いつか、君の涙は光となる
……父が、本当の父が、私の知らない誰かと再婚した。面会すら許されていなかったというのに、私はこれでいよいよ父との接点がなくなってしまったような、そんな気持ちになった。
ショックを受けてはいけない。咄嗟にそう思った。しかし、動揺をうまく隠すことはできなかった。
「結局証拠不十分で訴えられずに済んで、人生に後ろめたさとかないのかしら……人殺しのくせに」
やめて、聞きたくない。私は心を落ち着けるためにお茶を一口飲む。味がしない。鉛でも飲んだかのように、お腹の中にずしっと重いものが溜まっていく。
「しかももう子供もいるって……信じられない。これ以上自分の汚い血を分けることを罪だと思わな……」
そこまで言いかけて、母はハッとしたように口を閉ざした。私は、そんな母をじっと見つめて、心の奥にあった膿を吐き出すように口を開く。
「じゃあ、そのお父さんの汚い血を引いた私の存在って、どうなるの」
「詩春、違う。あなたはもう、私と前田の子供じゃなくて、私だけの子供だから」
「よく、分かんないよ……」
分からない。こんな、問い詰めても答えの出ないことを、口にしてしまった自分の本心も分からない。母も私も悪くない。悪いのは父で、父の存在そのもので。
でも、どうしたって消えないじゃない。母は父を取りたくても取りきれない染み付いた汚れみたいに言うけれど、もうどうしようもないじゃない。私の父はあの人なんだから。あの人がいなかったら、私は生まれていないんだから。しょうがないじゃない。

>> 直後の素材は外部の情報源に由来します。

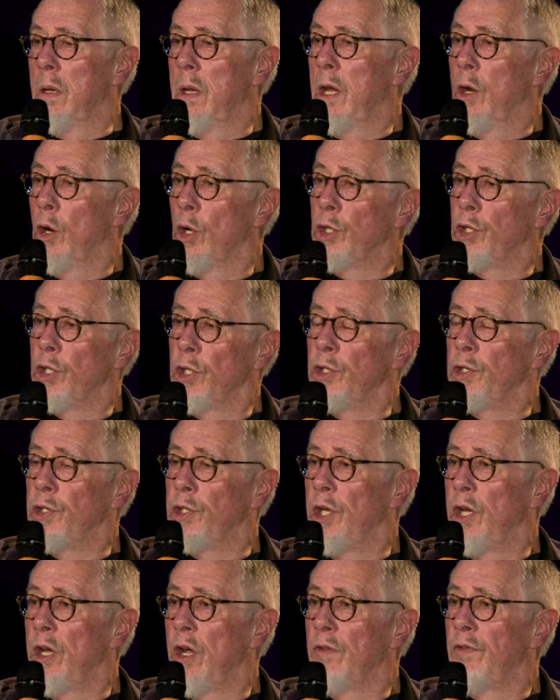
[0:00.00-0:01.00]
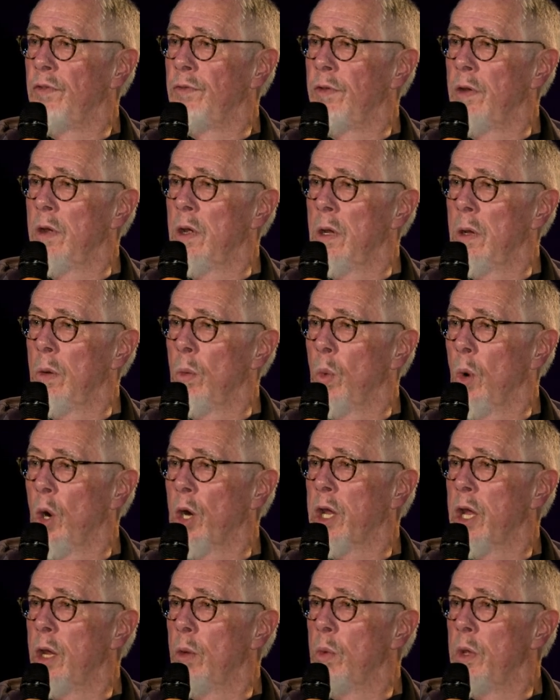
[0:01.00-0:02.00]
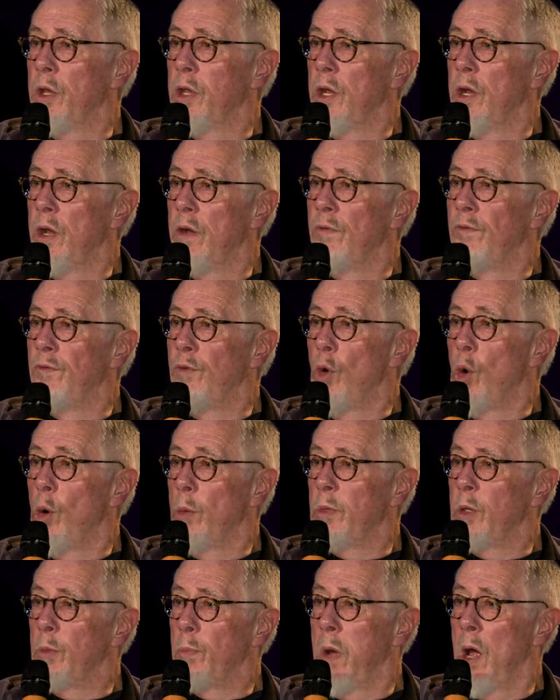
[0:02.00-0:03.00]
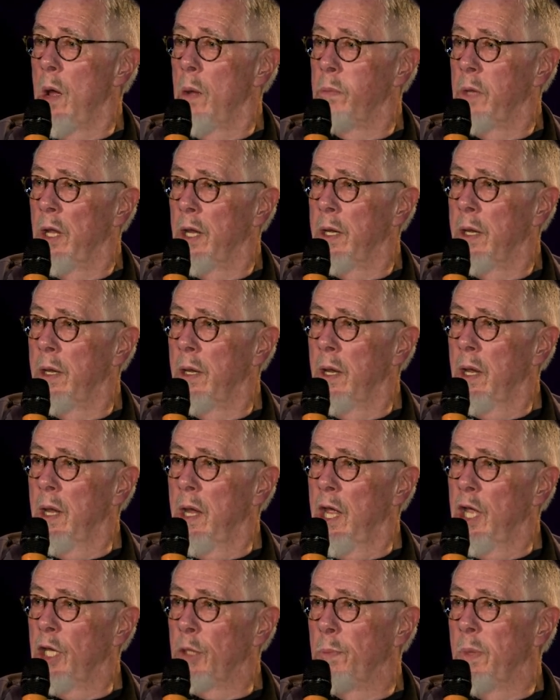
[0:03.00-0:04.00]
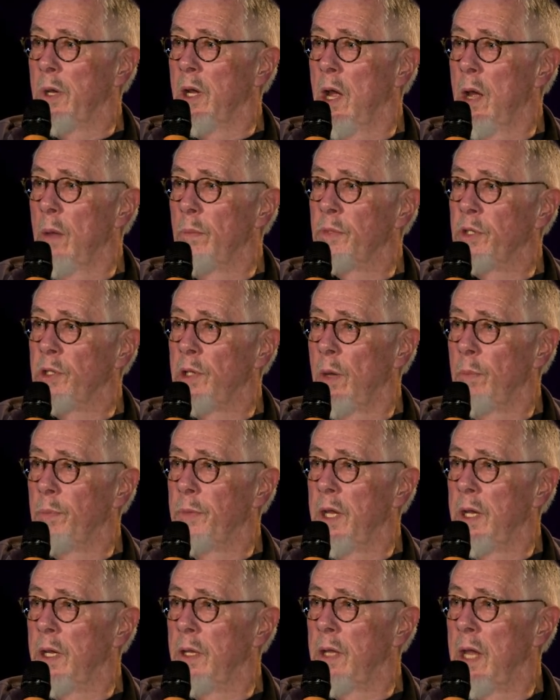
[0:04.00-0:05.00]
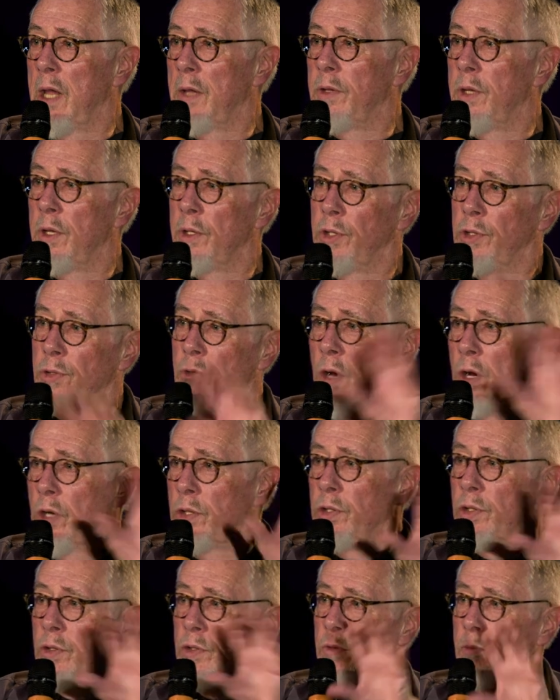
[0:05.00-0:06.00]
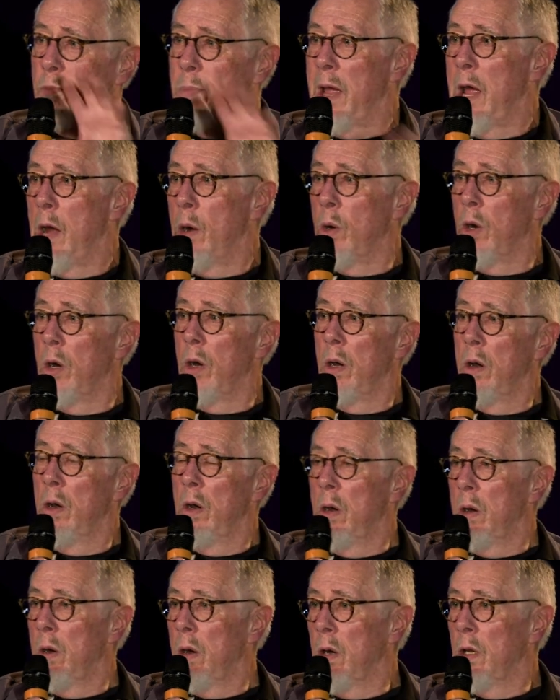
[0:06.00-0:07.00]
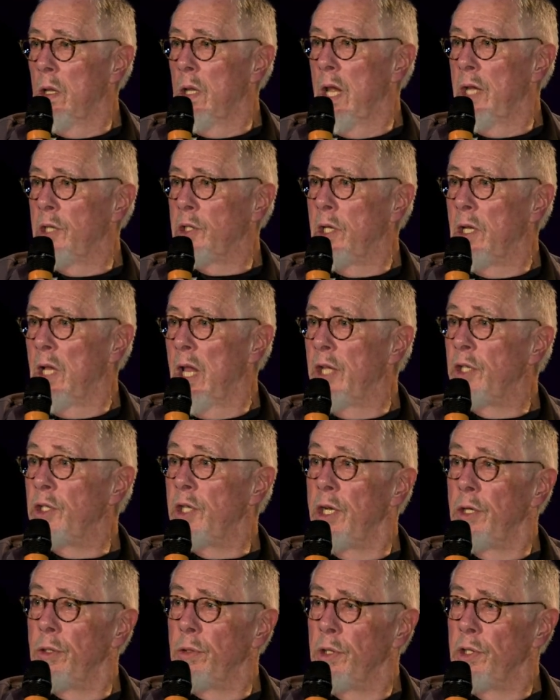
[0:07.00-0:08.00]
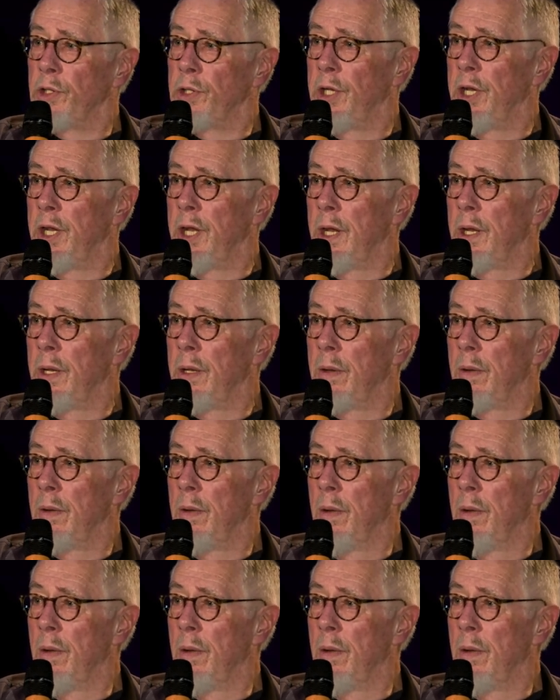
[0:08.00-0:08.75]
urgency of working with an informed public has become something that the structures of power are less and less interested in.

そこまで考えてハッとした。もしかしたら吉木は、私の父の存在を知っているのだろうか。中学では広く噂が流れてしまったので、遠く離れた高校へ進学したけれど、もしかして同じ中学校出身だったのだろうか。だから、私のことを嫌っているんだろうか。
だとしたら、それこそ、どうしようもない。手の施しようがない。過去は消えないし、それでも私は生きるしかないんだから。

「詩春。詩春は、前田さんの子でもあるけど、今は僕の子供だよ。少しずつ、時間かかるかもしれないけど……色んなことを溶かしていこう」

父の声に、私は顔を上げることすらできなかった。いつか、溶かすことができるだろうか。このずぶずぶに汚れた思いも、すべて。